(EXCERPTED RECORDS)
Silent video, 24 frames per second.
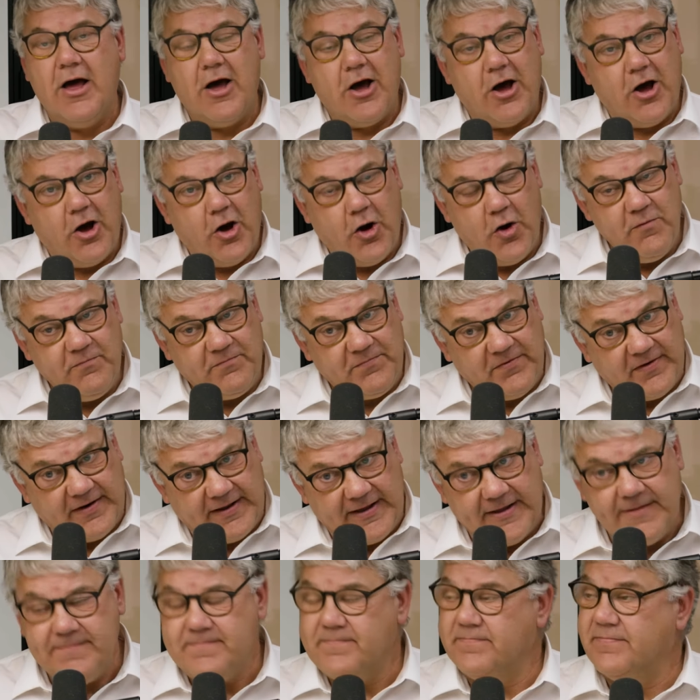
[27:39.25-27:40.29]

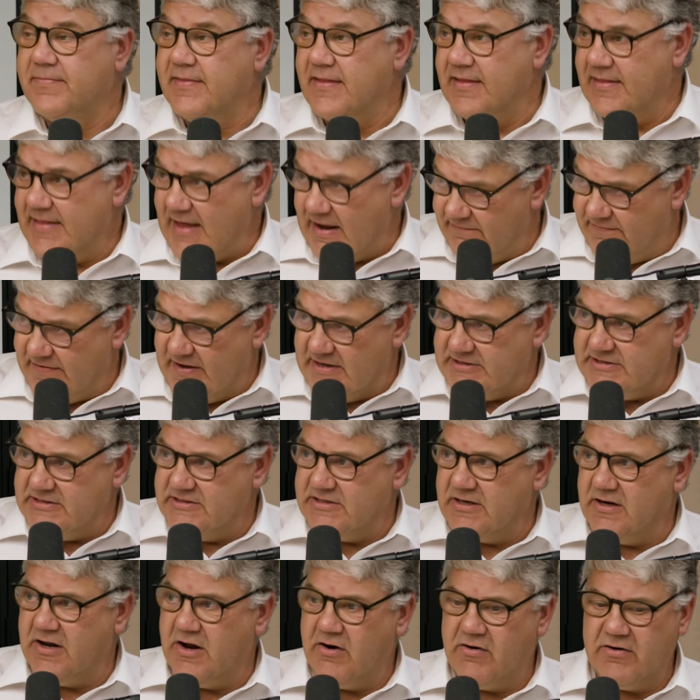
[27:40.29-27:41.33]
Hopefully, that feeds
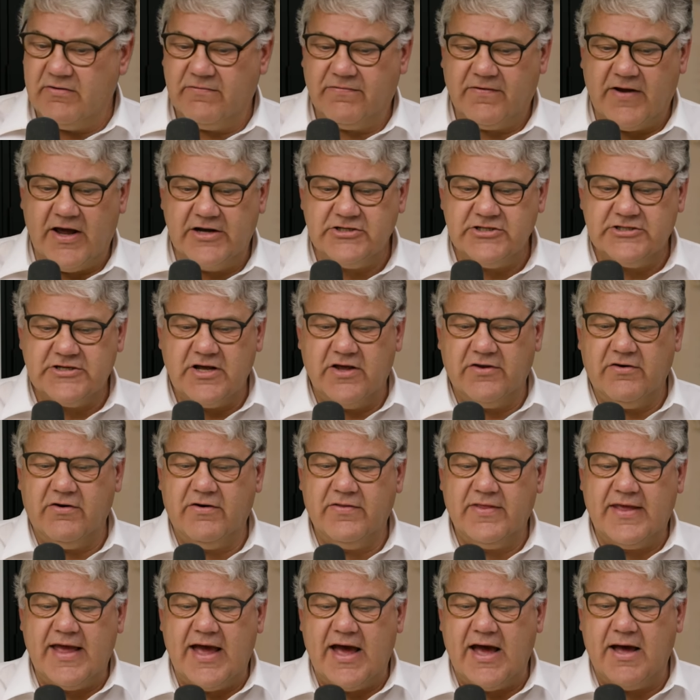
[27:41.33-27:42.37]
into lower inflation. So you're at
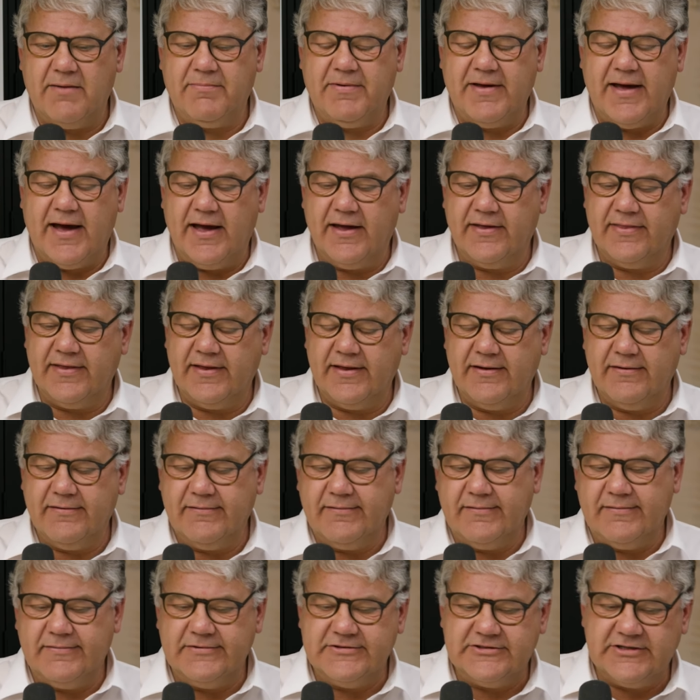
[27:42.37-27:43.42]
the RBA, you're thinking,
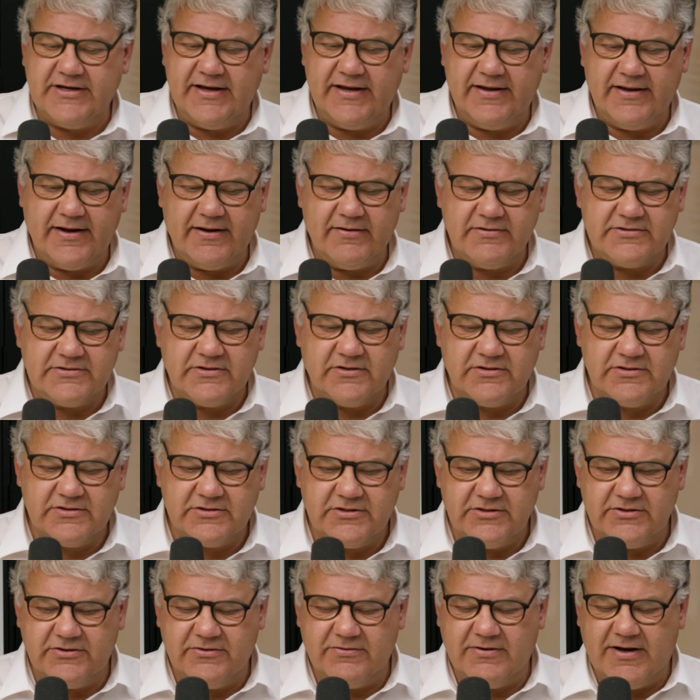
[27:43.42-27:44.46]
oh, gee, you know, it's not
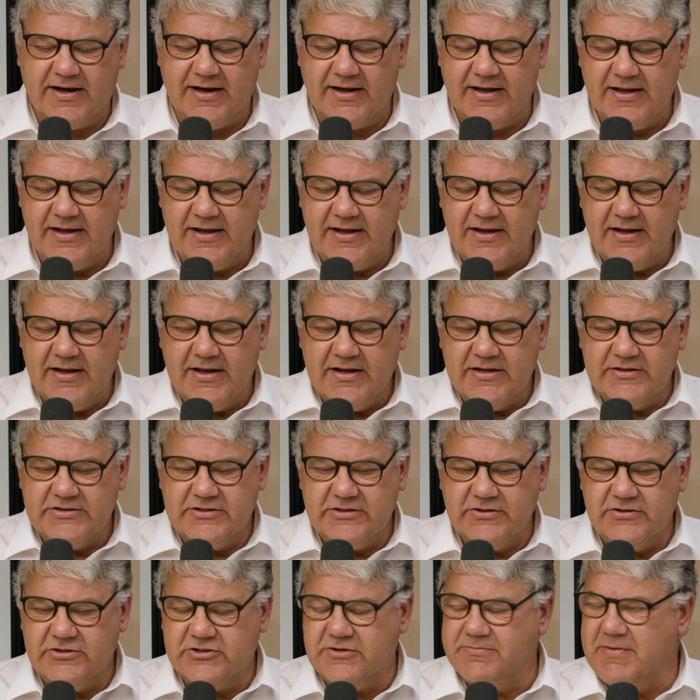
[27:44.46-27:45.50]
too
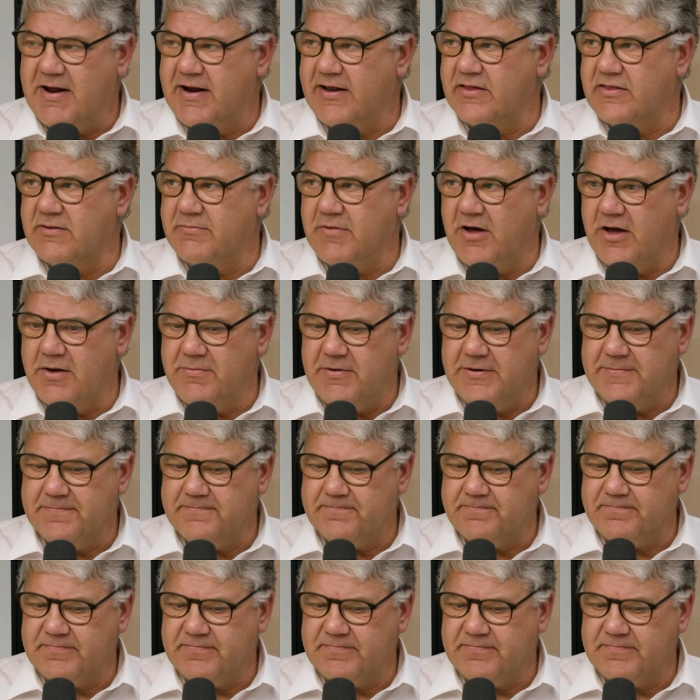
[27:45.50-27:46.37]
dramatic at the moment.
(End EXCERPTED RECORDS)
TASK DIRECTIONS
Write out exactly the lines from the line holding "[27:41.33-27:42.37]" through the last line of the records above, inclusive, and nothing more. Leave out the pictures.

EXERCISE RESULT
[27:41.33-27:42.37]
into lower inflation. So you're at
[27:42.37-27:43.42]
the RBA, you're thinking,
[27:43.42-27:44.46]
oh, gee, you know, it's not
[27:44.46-27:45.50]
too
[27:45.50-27:46.37]
dramatic at the moment.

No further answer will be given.